Given that you now have suitably modified stylesheets, you can make use of these through the "Styling" tab of "Edit Properties" of the element. This tab is available for all elements except the form element at the top of the Structure Panel tree.
The tabs has 3 panels:
•Stylesets
where designers can choose a style from a set of them as defined in the stylesheet, The most commonest example is "Field Size", which often appears in the wizard when a widget is dropped onto a form's Structure Panel.
•Typed Styles
a read-only field that displays the style types associated with the field. These types are defined and assigned in the stylesheet. See Stylesheets.
•Named Styles.
These 2 kinds of styles are explained in detail later, For now, suffice it to say that:
•typed styles are based on field hierarchy or field function, Their allocation is automatic and based on the field's place in the form's structure
•Named styles are allocated manually, and their functions are more local, such as for setting a background color or making a field transparent, and so on.

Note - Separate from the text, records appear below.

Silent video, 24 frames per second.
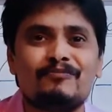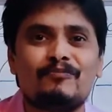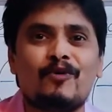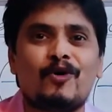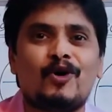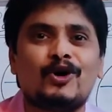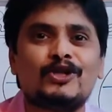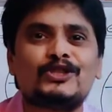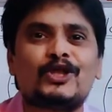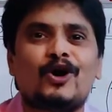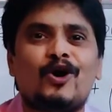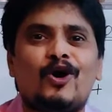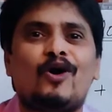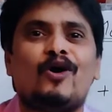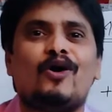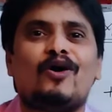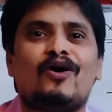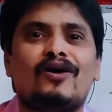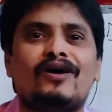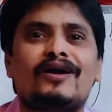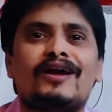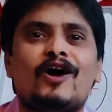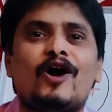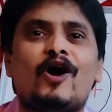both
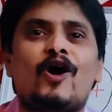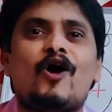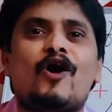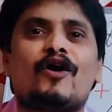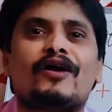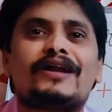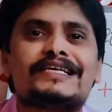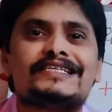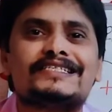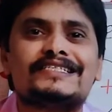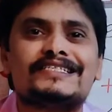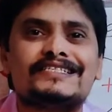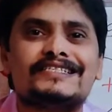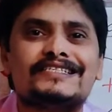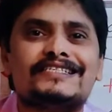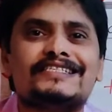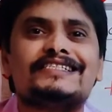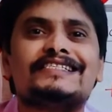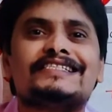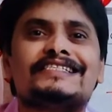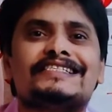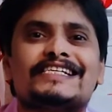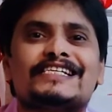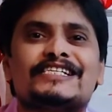are
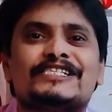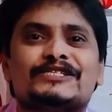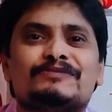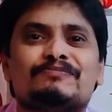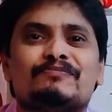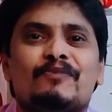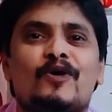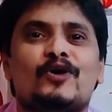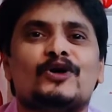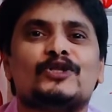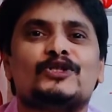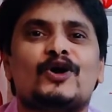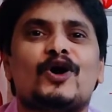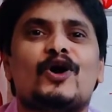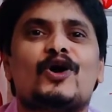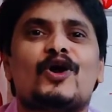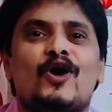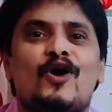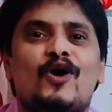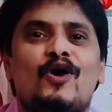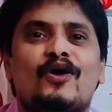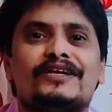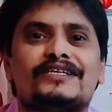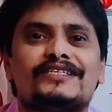horizontal. Since both are
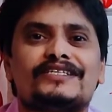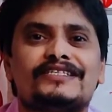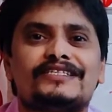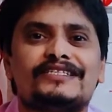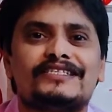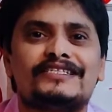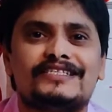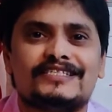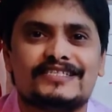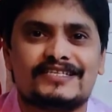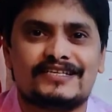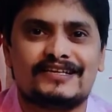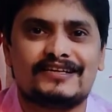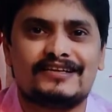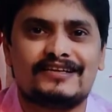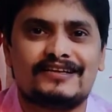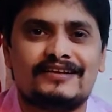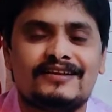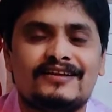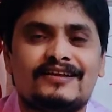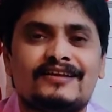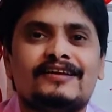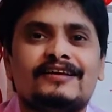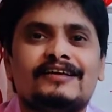
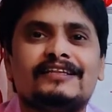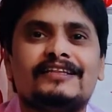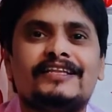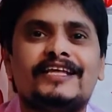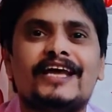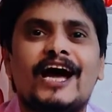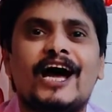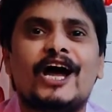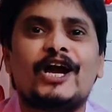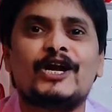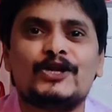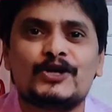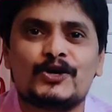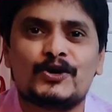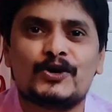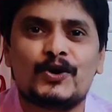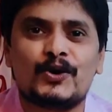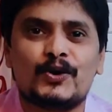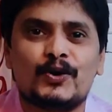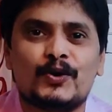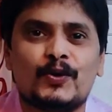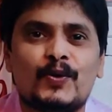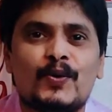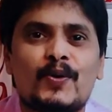horizontal, they
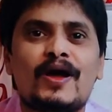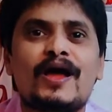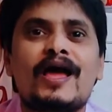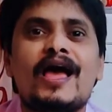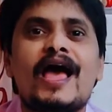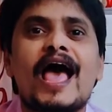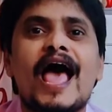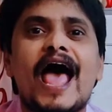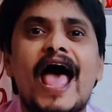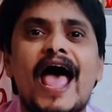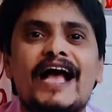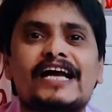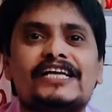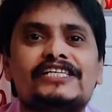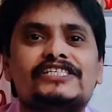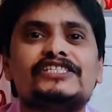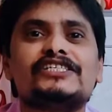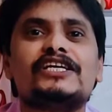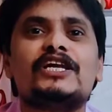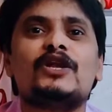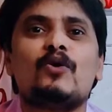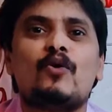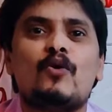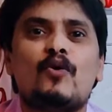undergo
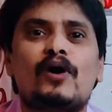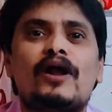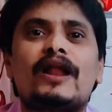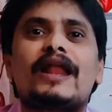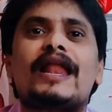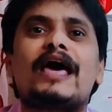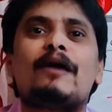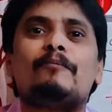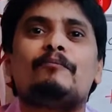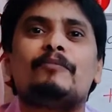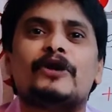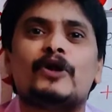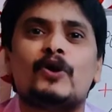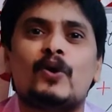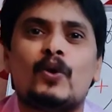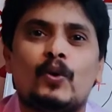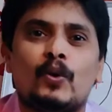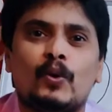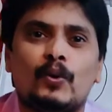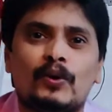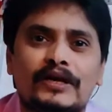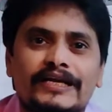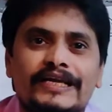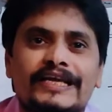axial overlapping
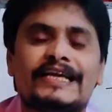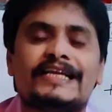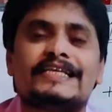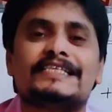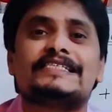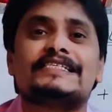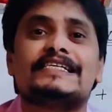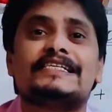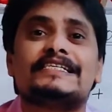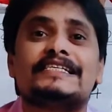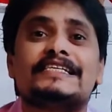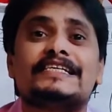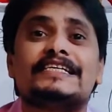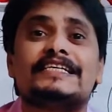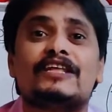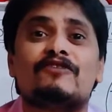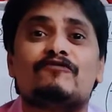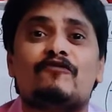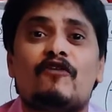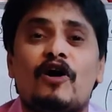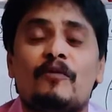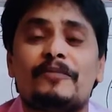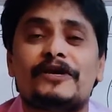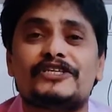only resulting in the
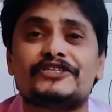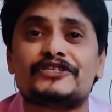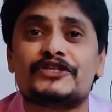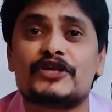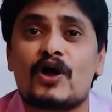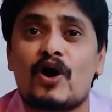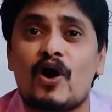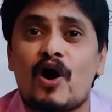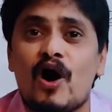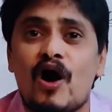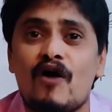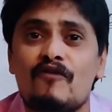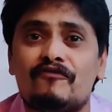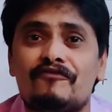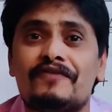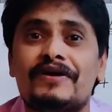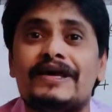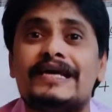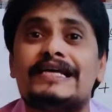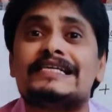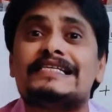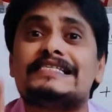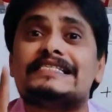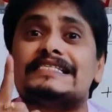formation of
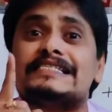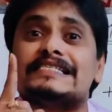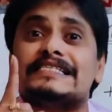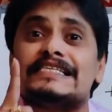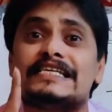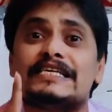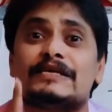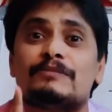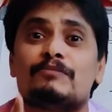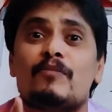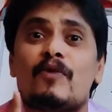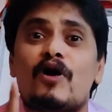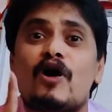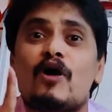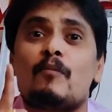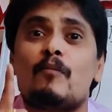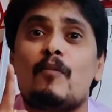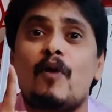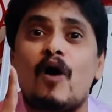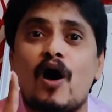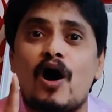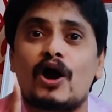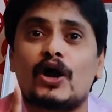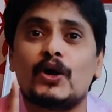sigma
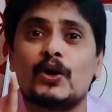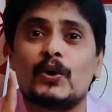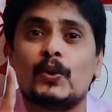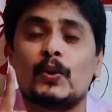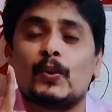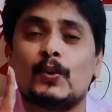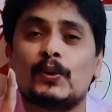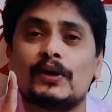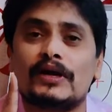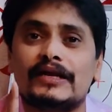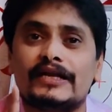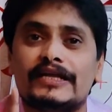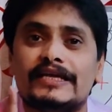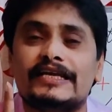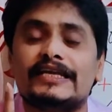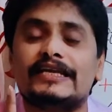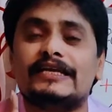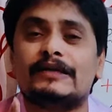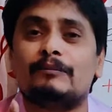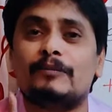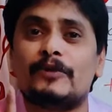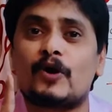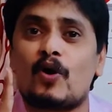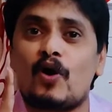bond
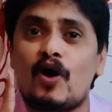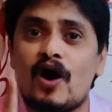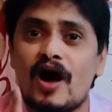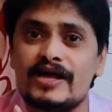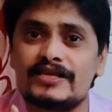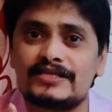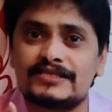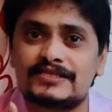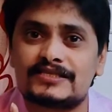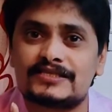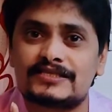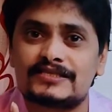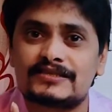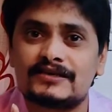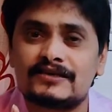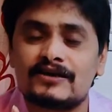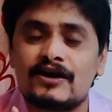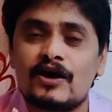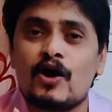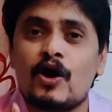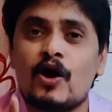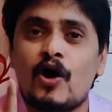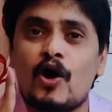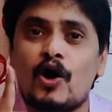only because
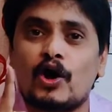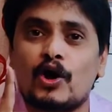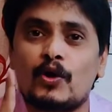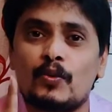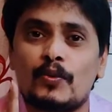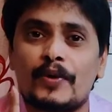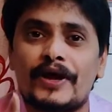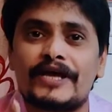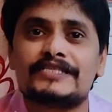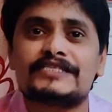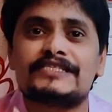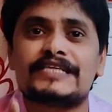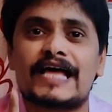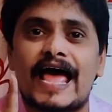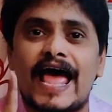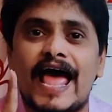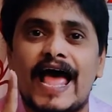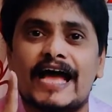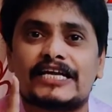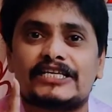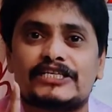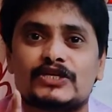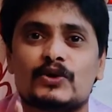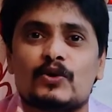always the
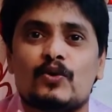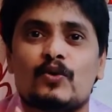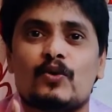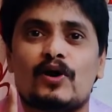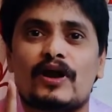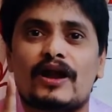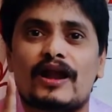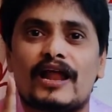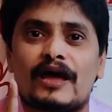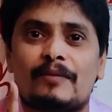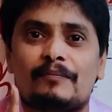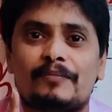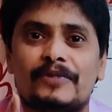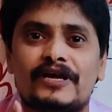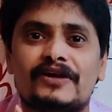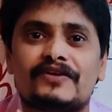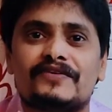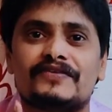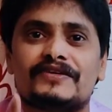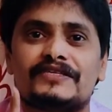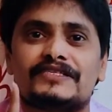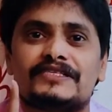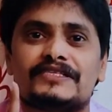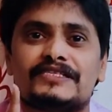axial overlapping
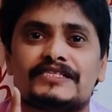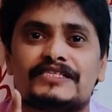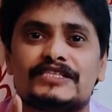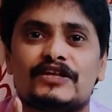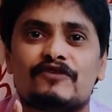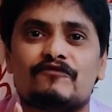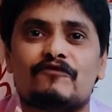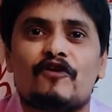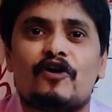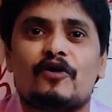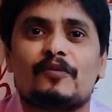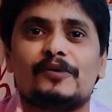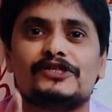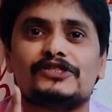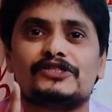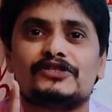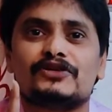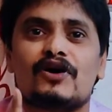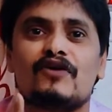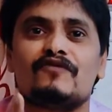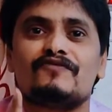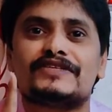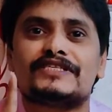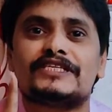results in the
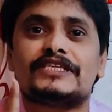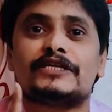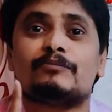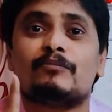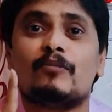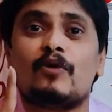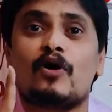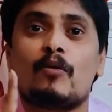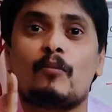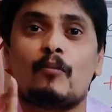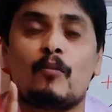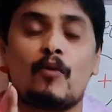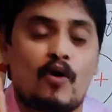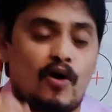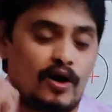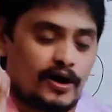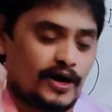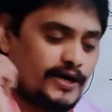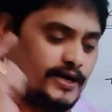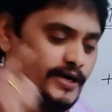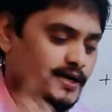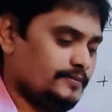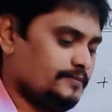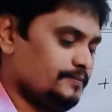formation of sigma
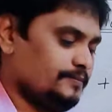bond.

These should be one-off overrides. (If you find that you are continually applying manuals throughout the form, you should be changing the template instead.)
The relevant panels are the "Presentation" and "Border" panels:
•"Properties -> Caption -> Caption Presentation"
•"Properties -> Field -> Field Border"
•"Properties -> Field -> Field Presentation"
•"Properties -> Widget -> Widget Border"
•"Properties -> Widget -> Widget Presentation"
This technique stands apart from the other styling adjustments.There is a panel for HTML-only settings, and another for PDF-only comb-fields.
2 sample "HTML Custom Styling" panels
Custom Classes means CSS Classes from a CSS stylesheet (a quite different entity form a Composer stylesheet) that is not under Composer's environment or control. One scenario is: the Custom Classes belong to a corporate CSS stylesheet. If so, adding these CSS classes via this panel can result in issues at rendering time, and are not an ideal solution.
"Bootstrap border styling" refers to Twitter's Bootstrap, a popular framework for implementing responsive layout behavior. The effect of having this border styling turned on is rather subtle:
A selected text field in preview
The Background Image parameters use a bitmap image file, .png, .jpg and so on, as "wallpaper" inside the object. The "Repeat" dropdown menu can be set to "Default", "Horizontal", "Vertical", "Both" or "None".